→ **Exercise instructions**
Each line shown below should be copied exactly.

→ **Recorded information**
---+---
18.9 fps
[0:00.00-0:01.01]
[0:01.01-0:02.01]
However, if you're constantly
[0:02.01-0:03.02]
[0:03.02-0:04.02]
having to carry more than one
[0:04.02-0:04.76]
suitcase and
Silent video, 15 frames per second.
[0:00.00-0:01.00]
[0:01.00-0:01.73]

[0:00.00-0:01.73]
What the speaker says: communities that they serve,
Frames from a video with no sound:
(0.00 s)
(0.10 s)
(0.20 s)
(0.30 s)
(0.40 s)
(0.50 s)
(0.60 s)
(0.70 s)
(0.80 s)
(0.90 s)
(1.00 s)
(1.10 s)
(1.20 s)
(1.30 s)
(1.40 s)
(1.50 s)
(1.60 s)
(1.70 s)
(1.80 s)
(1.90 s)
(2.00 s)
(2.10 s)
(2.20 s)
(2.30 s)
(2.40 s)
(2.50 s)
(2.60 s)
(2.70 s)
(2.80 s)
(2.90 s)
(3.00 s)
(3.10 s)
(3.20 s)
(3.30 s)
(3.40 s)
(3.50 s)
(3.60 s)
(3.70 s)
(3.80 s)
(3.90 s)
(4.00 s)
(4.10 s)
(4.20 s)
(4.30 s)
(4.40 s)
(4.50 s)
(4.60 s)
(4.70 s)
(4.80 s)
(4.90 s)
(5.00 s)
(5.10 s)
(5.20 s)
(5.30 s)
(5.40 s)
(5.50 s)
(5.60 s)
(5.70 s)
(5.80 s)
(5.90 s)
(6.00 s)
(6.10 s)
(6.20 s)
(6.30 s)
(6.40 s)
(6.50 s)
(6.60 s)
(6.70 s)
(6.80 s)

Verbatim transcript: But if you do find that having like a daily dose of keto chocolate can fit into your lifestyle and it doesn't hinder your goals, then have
---+---
→ **Solution for this problem**
18.9 fps
[0:00.00-0:01.01]
[0:01.01-0:02.01]
However, if you're constantly
[0:02.01-0:03.02]
[0:03.02-0:04.02]
having to carry more than one
[0:04.02-0:04.76]
suitcase and
Silent video, 15 frames per second.
[0:00.00-0:01.00]
[0:01.00-0:01.73]

[0:00.00-0:01.73]
What the speaker says: communities that they serve,
Frames from a video with no sound:
(0.00 s)
(0.10 s)
(0.20 s)
(0.30 s)
(0.40 s)
(0.50 s)
(0.60 s)
(0.70 s)
(0.80 s)
(0.90 s)
(1.00 s)
(1.10 s)
(1.20 s)
(1.30 s)
(1.40 s)
(1.50 s)
(1.60 s)
(1.70 s)
(1.80 s)
(1.90 s)
(2.00 s)
(2.10 s)
(2.20 s)
(2.30 s)
(2.40 s)
(2.50 s)
(2.60 s)
(2.70 s)
(2.80 s)
(2.90 s)
(3.00 s)
(3.10 s)
(3.20 s)
(3.30 s)
(3.40 s)
(3.50 s)
(3.60 s)
(3.70 s)
(3.80 s)
(3.90 s)
(4.00 s)
(4.10 s)
(4.20 s)
(4.30 s)
(4.40 s)
(4.50 s)
(4.60 s)
(4.70 s)
(4.80 s)
(4.90 s)
(5.00 s)
(5.10 s)
(5.20 s)
(5.30 s)
(5.40 s)
(5.50 s)
(5.60 s)
(5.70 s)
(5.80 s)
(5.90 s)
(6.00 s)
(6.10 s)
(6.20 s)
(6.30 s)
(6.40 s)
(6.50 s)
(6.60 s)
(6.70 s)
(6.80 s)

Verbatim transcript: But if you do find that having like a daily dose of keto chocolate can fit into your lifestyle and it doesn't hinder your goals, then have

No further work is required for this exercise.